En son kısa süre önce HDP'nin, altı ay içinde, üçüncü il eş başkanı ve beraberinde üç diğer ilerici insan tutuklanmıştır. Böylece Maraş ve ilçelerinde elliye yakın duyarlı, demokrat, AKP zulmüne boyun eğmeyen insan, şu an zindanlarda tutulmaktadırlar.

Bütün bu zorbalık neden? Maraş'a yapılan bu baskıların ve zorbalıkların diğer bölgelere yapılan baskılardan ve zorbalıklardan farkı var mıdır, varsa bu fark nedir?

Maraş'a yapılan baskıları ve zorbalıkların düzeyini, biçim, süreklilik ve derinliğini farklı kılan özellikler, yukarıda yaptığımız çok kısa bilgilerden gizlidir. Ancak yinede bu durumu anlaşılır kılmak için bazı noktalara, kısaca da olsa değinmek gerekmektedir.

Maraş, devletin ve sistemin kara kutusudur. Devletin kuruluşunun yapı taşlarını oluşturan politikalar, bölgesel anlamda, ilk olarak Maraş'ta pratikleştirilmiştir. Maraş'ta başlatılan etnik ve dinsel arındırma operasyonlarının açıklığa kavuşması, Türk devletinin kodlarının ve şifrelerinin deşifre olmasını sağlayacak ve devletinin dayandığı halklar arası düşmanlığın zemini zayıflayacaktır.

Bu özgürlük ortamının yaratılabilmesi için de Maraş'ta demokratik siyasetin etkin bir güç olması gerekmektedir. Veya tersinden söylersek, Maraş'ta demokratik siyaset etkin bir güç olduğunda, devletin yalana ve zulme dayanmış olan paradigmasının gerçek zemini açıklığa kavuşacak ve devlet, halkların nezdinde, iflah olmaz bir biçimde teşhir ve tecrit olacaktır. Üstelik bu durum, devleti en çok destekleyen ve devletin en çok üzerinde kendi varlığını konumlandırdığı toplumsal bir kesim olan Maraşlıların içinde ve onların şahitliğinde gerçekleşmiş olacaktır.Böylece Maraşlı halklar hem gerçekleri açığa çıkartmış, hem de esiri edildikleri yalan tuzağını parçalayarak özgürleşmiş olacaklardır. Maraş'a bu denli yoğun bir baskının yapılmasının bir diğer önemli nedeni de Maraş'ta ki demokratik muhalefetin toplumsal tabanı olan Kürt, Türk ve Alevilerin ciddi biçimde azalmış olmasıdır. Bu durum devletin az kalan bu insanların yapılacak baskılarla topraklarından ayrılmalarını sağlayacağını düşünmesine yol açmakta ve bu amaçlanmaktadır. İşte bu nedenlerle Maraş, Türk devletinin her dönem, sistemli, sürekli, kapsamlı, çeşitli ve çok yönlü saldırılarının hedefi olmaktadır.
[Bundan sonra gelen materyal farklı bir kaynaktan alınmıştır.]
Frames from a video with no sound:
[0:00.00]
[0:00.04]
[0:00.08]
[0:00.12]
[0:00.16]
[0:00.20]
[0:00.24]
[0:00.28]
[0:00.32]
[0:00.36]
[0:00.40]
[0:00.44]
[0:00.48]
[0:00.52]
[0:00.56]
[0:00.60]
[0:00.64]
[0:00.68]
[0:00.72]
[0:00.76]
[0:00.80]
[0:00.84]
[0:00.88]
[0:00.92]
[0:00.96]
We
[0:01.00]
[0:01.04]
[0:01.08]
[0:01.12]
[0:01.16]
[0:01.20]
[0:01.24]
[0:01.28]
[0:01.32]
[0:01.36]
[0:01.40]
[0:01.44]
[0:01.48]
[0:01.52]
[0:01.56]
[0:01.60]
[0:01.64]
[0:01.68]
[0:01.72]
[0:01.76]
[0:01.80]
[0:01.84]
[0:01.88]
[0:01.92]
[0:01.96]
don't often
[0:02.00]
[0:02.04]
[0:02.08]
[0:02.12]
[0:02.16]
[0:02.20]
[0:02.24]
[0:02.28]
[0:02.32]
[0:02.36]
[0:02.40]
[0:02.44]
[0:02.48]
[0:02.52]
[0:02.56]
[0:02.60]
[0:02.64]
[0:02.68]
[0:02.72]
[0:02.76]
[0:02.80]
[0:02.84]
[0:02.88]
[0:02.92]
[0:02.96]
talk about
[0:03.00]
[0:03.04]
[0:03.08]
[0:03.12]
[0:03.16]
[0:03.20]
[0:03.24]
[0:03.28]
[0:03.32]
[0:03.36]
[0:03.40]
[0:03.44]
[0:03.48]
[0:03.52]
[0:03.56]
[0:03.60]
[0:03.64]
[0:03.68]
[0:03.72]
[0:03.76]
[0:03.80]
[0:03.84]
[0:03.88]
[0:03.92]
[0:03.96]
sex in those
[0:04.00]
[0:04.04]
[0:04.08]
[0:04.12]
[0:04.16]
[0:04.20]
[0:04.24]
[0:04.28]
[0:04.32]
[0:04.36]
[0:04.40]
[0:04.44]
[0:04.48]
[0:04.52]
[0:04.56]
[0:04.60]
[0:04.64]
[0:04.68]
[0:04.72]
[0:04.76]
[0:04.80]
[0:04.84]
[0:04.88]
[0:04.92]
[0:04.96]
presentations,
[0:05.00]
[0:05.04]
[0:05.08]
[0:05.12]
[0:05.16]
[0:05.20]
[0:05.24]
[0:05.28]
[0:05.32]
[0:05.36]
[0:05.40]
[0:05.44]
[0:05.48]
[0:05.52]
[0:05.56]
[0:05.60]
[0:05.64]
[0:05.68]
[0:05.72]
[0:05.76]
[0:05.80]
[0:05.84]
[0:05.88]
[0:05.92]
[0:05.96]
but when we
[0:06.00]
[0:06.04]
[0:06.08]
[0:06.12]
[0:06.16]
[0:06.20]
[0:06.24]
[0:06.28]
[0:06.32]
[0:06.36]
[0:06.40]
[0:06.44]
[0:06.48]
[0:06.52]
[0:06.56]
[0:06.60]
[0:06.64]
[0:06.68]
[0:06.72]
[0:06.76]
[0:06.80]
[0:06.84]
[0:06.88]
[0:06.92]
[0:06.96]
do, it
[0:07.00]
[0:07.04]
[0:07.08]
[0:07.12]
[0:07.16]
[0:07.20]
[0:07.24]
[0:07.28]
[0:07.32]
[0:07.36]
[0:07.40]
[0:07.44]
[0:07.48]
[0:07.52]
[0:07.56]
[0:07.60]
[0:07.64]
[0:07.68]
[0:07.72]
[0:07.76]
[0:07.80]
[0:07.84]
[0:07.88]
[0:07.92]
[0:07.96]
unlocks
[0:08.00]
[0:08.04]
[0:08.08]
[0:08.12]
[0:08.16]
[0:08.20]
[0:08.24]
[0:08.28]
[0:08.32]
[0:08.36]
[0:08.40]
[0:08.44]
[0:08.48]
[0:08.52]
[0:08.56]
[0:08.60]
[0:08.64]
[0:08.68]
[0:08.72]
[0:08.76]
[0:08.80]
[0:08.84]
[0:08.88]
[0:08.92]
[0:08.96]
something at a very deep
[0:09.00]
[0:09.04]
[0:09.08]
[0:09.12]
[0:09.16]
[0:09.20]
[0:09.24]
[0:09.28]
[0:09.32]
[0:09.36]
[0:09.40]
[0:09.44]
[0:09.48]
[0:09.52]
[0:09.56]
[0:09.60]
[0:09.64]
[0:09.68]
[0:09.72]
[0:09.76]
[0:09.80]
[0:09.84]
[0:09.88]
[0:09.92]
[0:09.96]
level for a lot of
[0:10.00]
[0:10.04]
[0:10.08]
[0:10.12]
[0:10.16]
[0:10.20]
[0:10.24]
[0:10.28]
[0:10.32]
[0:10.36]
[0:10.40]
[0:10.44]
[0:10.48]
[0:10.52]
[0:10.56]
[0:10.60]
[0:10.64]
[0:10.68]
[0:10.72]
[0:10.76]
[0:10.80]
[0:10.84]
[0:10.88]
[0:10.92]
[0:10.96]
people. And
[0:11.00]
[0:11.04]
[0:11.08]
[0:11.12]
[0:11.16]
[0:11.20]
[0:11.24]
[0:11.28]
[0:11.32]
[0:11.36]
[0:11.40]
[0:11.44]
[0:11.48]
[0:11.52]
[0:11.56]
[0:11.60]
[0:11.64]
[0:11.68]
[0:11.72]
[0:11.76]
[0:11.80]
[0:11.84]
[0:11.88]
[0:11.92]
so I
Maraş'ta 7 Hazıran ve 1 Kasım'da elde edilen sonucu hazmedemeyen devlet, belirtilen stratejik- katliamcı politikalarını güncellemiş, gündeme taşımıştır. Maraş'ta sürdürülen çok yönlü baskı ve saldırganlık, bu katliamcı politikaların bir devamı olarak görülmeli, öyle değerlendirilmelidir. Bu yolla Kürtlerin ve Alevilerin, Ermeniler gibi yok edilmeleri sağlanmak istenmektedir. Halbuki Kürtlerin ve Alevilerin olmadığı bir Maraş, yaralıdır, eksiktir. Ve bu yaranın tek ilacı Ermeni'nin, Kürt'ün Alevinin kardeşçe birarada yaşadığı bir Maraş'tır. Devlet bu ilacın yaratılmasını istememekte, bunu önlemek için çeşit çeşit katliamlar dayatmaktadır.

Ancak, dost düşman ve Maraşın o tertemiz havasını, ırkçılıkla, gericilikle ve katliamlarla zehirleyenler bilsinler ki, hiç bir devlet zorbalığı Maraş'ın özgürleşmesini engelleyemeyecektir. Hiç bir diktatörün katliamcı uygulamaları Maraş'ın, halkların ve inançların kardeşçe yaşadığı bir şehir olduğu gerçeğini ve bu tarihsel kimliğini silemeyecek, unutturamayacaktır. Bu baskıları yapanlar, halkların ve inançların kardeşçe yaşayacağı Maraş'ın doğuşunu önleyemeyeceklerdir.
Bu zulmün zebanileri bilsinler ki, Maraş'ın topraklarında tarihin her döneminde olduğu gibi, özgürlük çiçekleri boy vermeye devam edecek, direniş destanları yazılacaktır. Nurhak Dağında, Engizekte, Binboğada,
Ahırdağında ve Şardağında yine bahar gelecek ve yine zafer türküleri en gür haliyle söylenecektir. Ve bu nedenle hiç bir güç, halkların yüreklerinde nakşetmiş olan zafer umudunu yok edemeyecektir.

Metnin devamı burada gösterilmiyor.